Roric was not about to tell the king he intended to kill his oldest son, but at this point he scarcely cared if he guessed. “Because I love Karin.”

“Out!” roared the king to the others in the hall, who had been following the conversation with intrigued expressions. “All of you, out!” They fled in panic, and Hadros jumped up to slam the door after them.

The hall was dim now, lit only by the smoke-hole and the small windows up in the eaves. Hadros sat down again, favoring one leg and breathing hard.

“You came to me with this nonsense last month. I told you then to forget the whole idea, that Karin would not wed a fatherless man.”

“And you were furious enough,” said Roric, still standing, his hand on his hilt, “that you told Gizor you would not mind if I was dead.”

Hadros started to jump up again, then changed his mind. “Threatening you has not, it appears, taught you sense,” he said with steely calm, but then for a second Roric thought he smiled. “Sit down so we can face each other at eye level.”

When Roric sat down cautiously at the far end of the bench, the king continued, “You are my sworn man, and I am your sworn lord. Gizor overreacted to something I said in anger. Let us not allow that princess make either of us kill the other.”

“I love ‘that princess.’ You tell me a man without a father should not aspire so high, but she loves me herself. A princess can marry any man she chooses.”

King Hadros was still breathing hard. “Maybe you did not hear,” he said quietly, as though not wanting his words to carry outside the hall. “She has taken Valmar for her lover.” Roric shut his eyes for a second to try to stay calm but did not interrupt. “I could not allow Valmar, any more than you, to speak to her while she was still a hostage here, because it was my responsibility to send her home to her father as pure and unfettered as she came to me. He paid the tribute faithfully each year, and I do not war on girls.

“But now- Now that she is a royal heiress and home again, she can make her own decisions. She has many better men to choose from than a warrior without kin.

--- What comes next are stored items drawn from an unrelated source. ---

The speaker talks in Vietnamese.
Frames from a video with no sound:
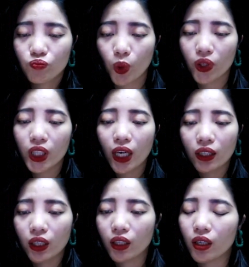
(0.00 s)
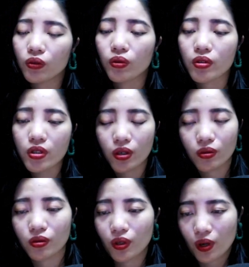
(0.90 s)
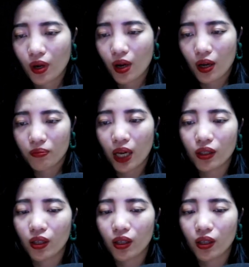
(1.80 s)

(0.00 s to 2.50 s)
Mỗi khi anh đến đây uống rượu, ban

And she has chosen my son.”

Roric clenched his fists. “If you told him- If you told him to take her by the strong hand, then even if I am your sworn man, I-”

King Hadros snorted, and Roric caught again that very fleeting, very strange expression, almost as though the king was pleased. “Not at all. I think it was her idea. Forget her, lad! Do not waste your strength thinking of women. Think instead of this.

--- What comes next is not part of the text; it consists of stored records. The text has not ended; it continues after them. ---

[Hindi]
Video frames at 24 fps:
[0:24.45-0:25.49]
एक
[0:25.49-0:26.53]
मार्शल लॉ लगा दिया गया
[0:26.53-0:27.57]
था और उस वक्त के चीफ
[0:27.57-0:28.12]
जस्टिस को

“Valmar can afford to marry young. He shall be king here someday, unless that new bride of his leads him such a merry chase that I outlive him! But you, Roric, you cannot tie yourself down. You have grown into the most formidable of my warriors, but you need to use that power to win a realm for yourself. You know you have the strength and the voima within you to be as good a lord as most of the Fifty Kings.”

Roric glanced at him from under his eyebrows; Hadros looked concerned now, even fatherly. “Wisdom, they say, is for old men,” Roric said slowly, “but action is for the young. But I can’t just act as a housecarl or even dependent warrior after you brought me up as your foster-son, and I also can’t act like a man with a family behind him. So what do you wisely recommend?”

“There are always thrones to be won by the valorous,” said Hadros. “Several of the Fifty Kingdoms sent no one to the Gemot this year, and I am sure even now there are second sons preparing their warships to see if the region might be ready for a new lord.”

“I had thought,” said Roric bitterly, “that the lords of voima might have a place for me.”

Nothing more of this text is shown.